Your objective
Start at the line with "beast we have here." and print every line through the end of the material below. Keep it exact and free of pictures.

= Beginning of Section =

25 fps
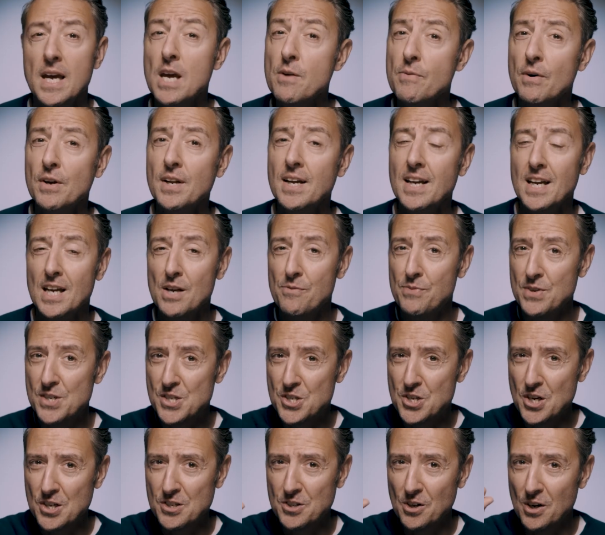even if it's
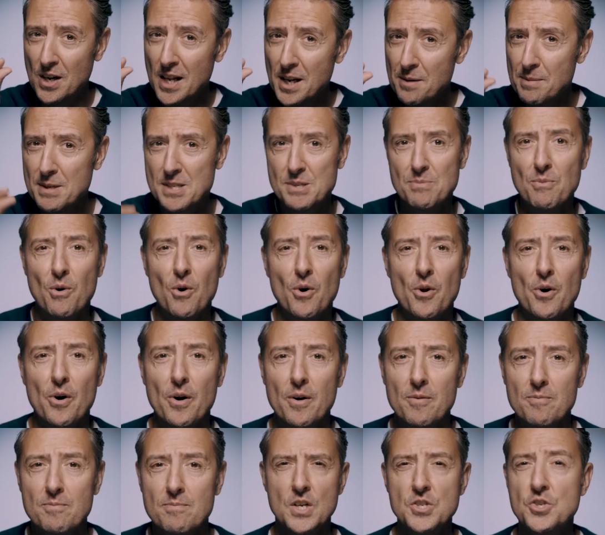just a little bit smaller.
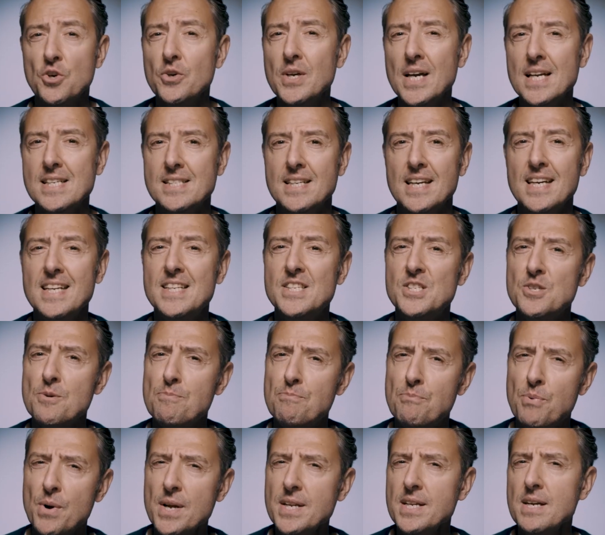So yes, it's a
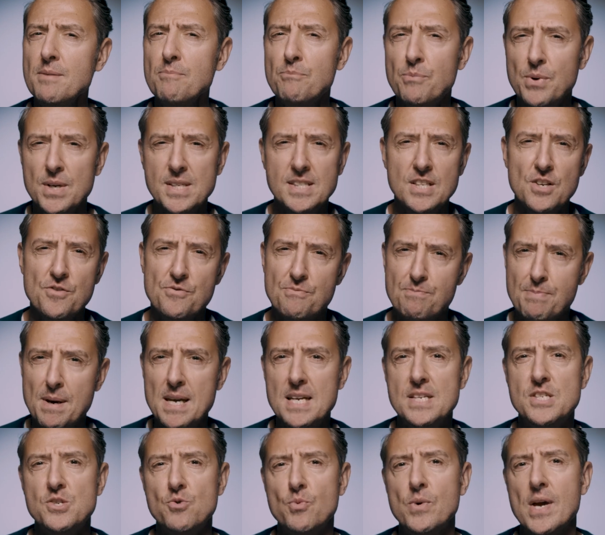pretty impressive
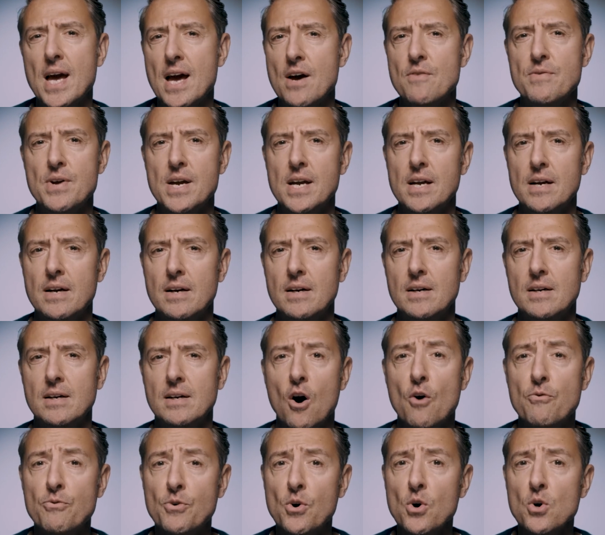beast we have here.
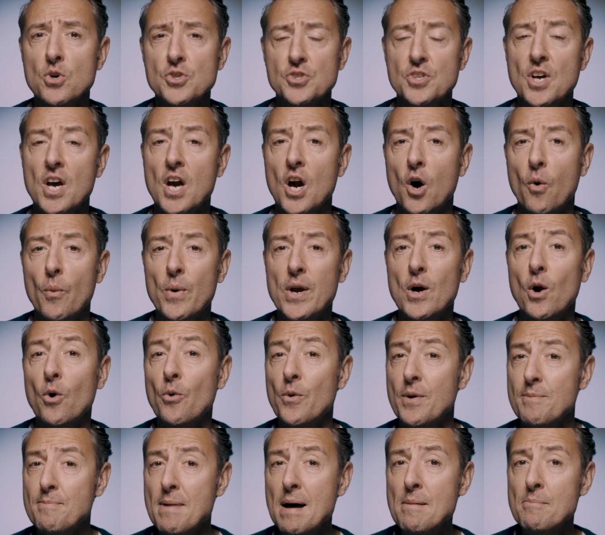Of course, we all
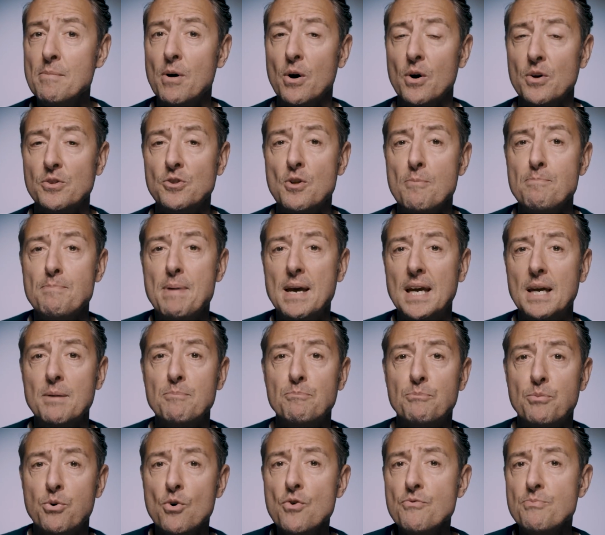remember the big
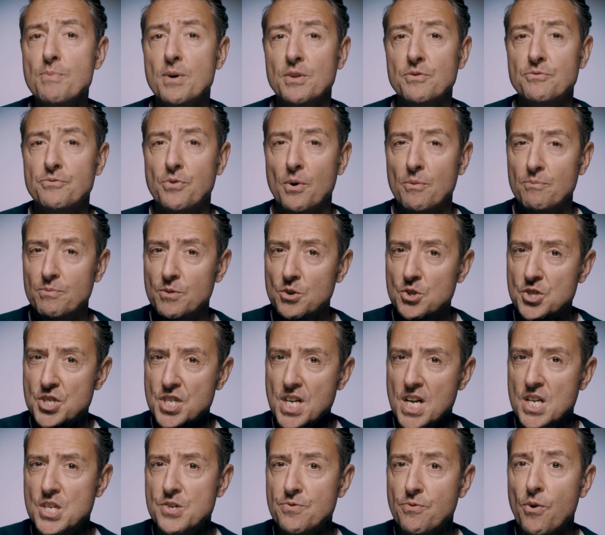improvement from the
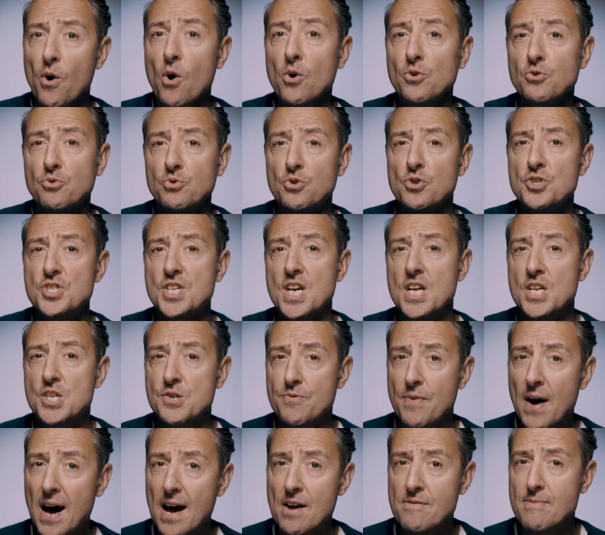GH4 to the
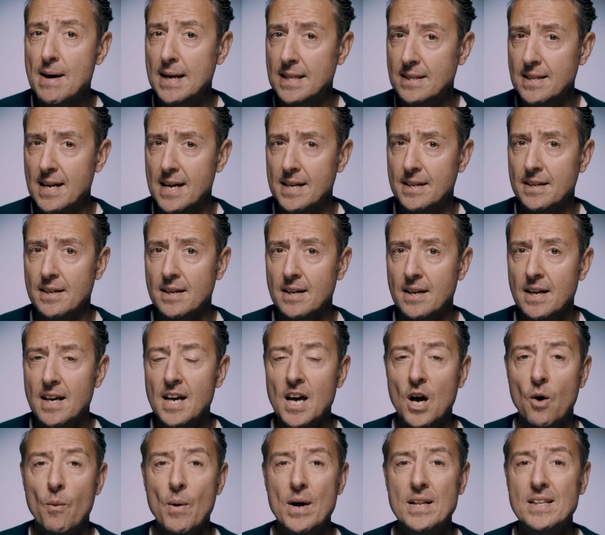GH5 back then
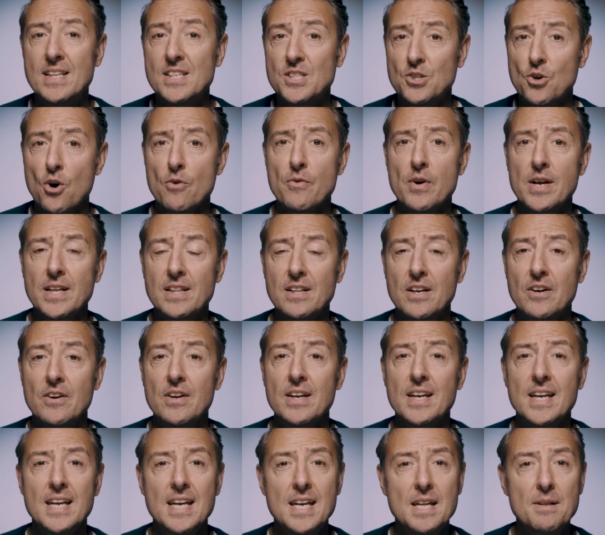when discovering the
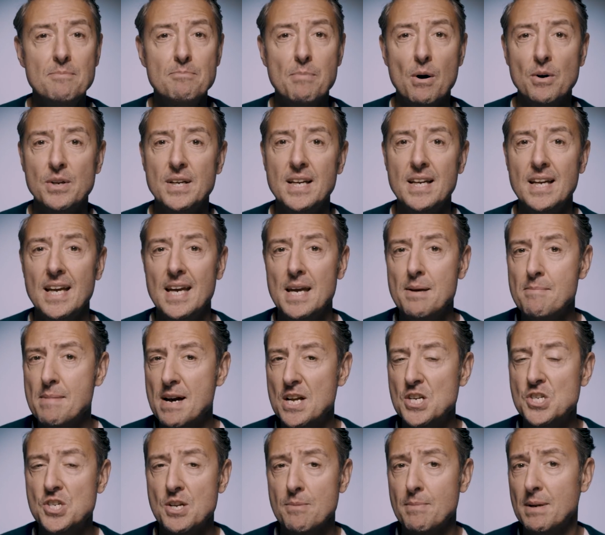in-body
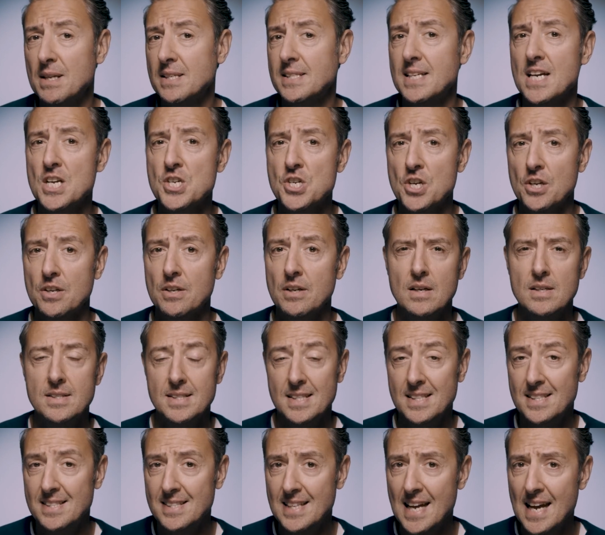image stabilization.
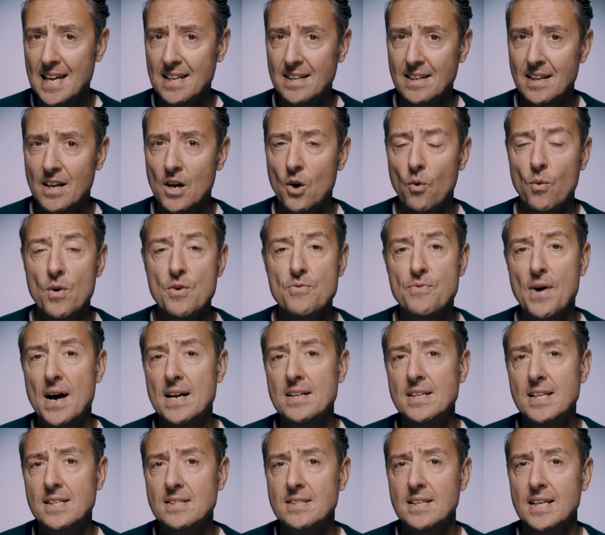Since then, we
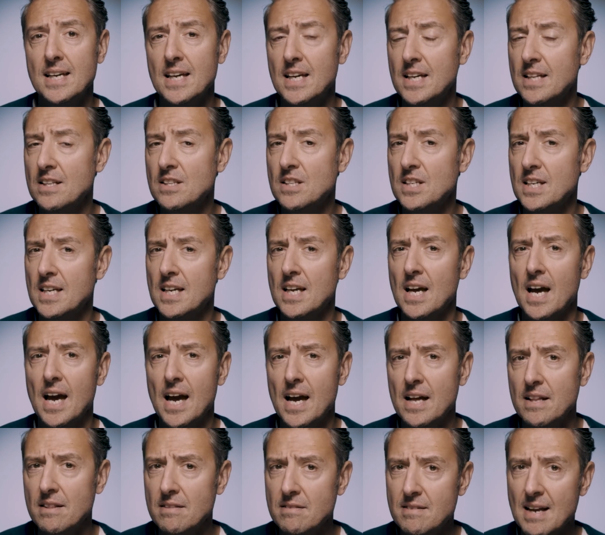find it in the
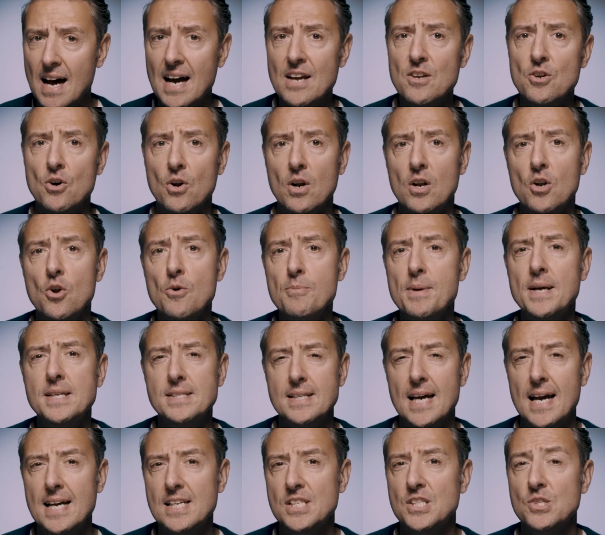entire Lumix
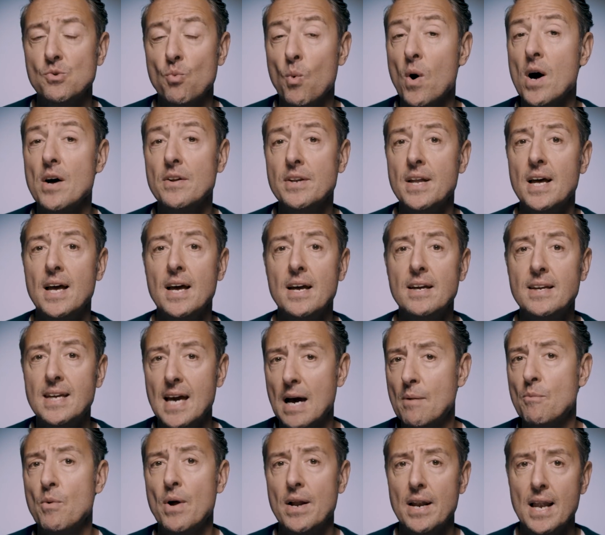S1
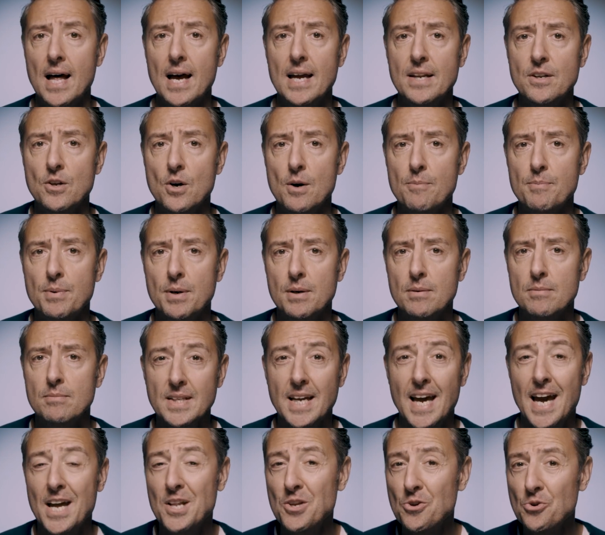camera lineup.
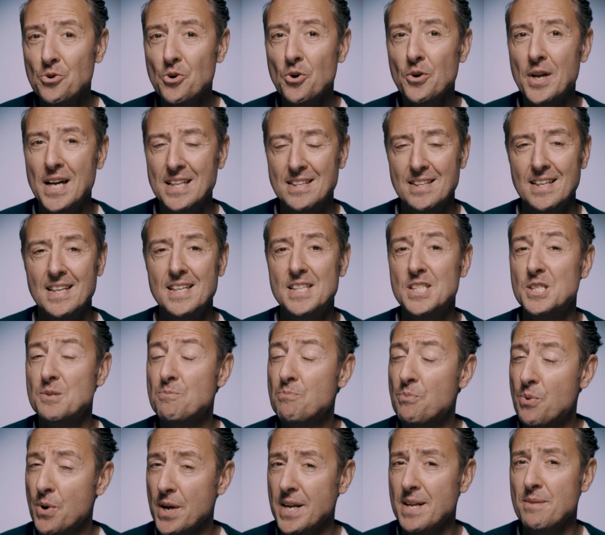And you know that it's
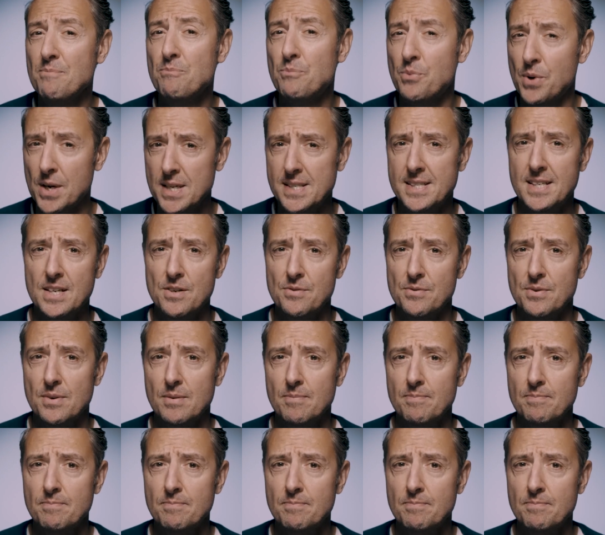pretty impressive.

= End of Section =

Task result
beast we have here.
Of course, we all
remember the big
improvement from the
GH4 to the
GH5 back then
when discovering the
in-body
image stabilization.
Since then, we
find it in the
entire Lumix
S1
camera lineup.
And you know that it's
pretty impressive.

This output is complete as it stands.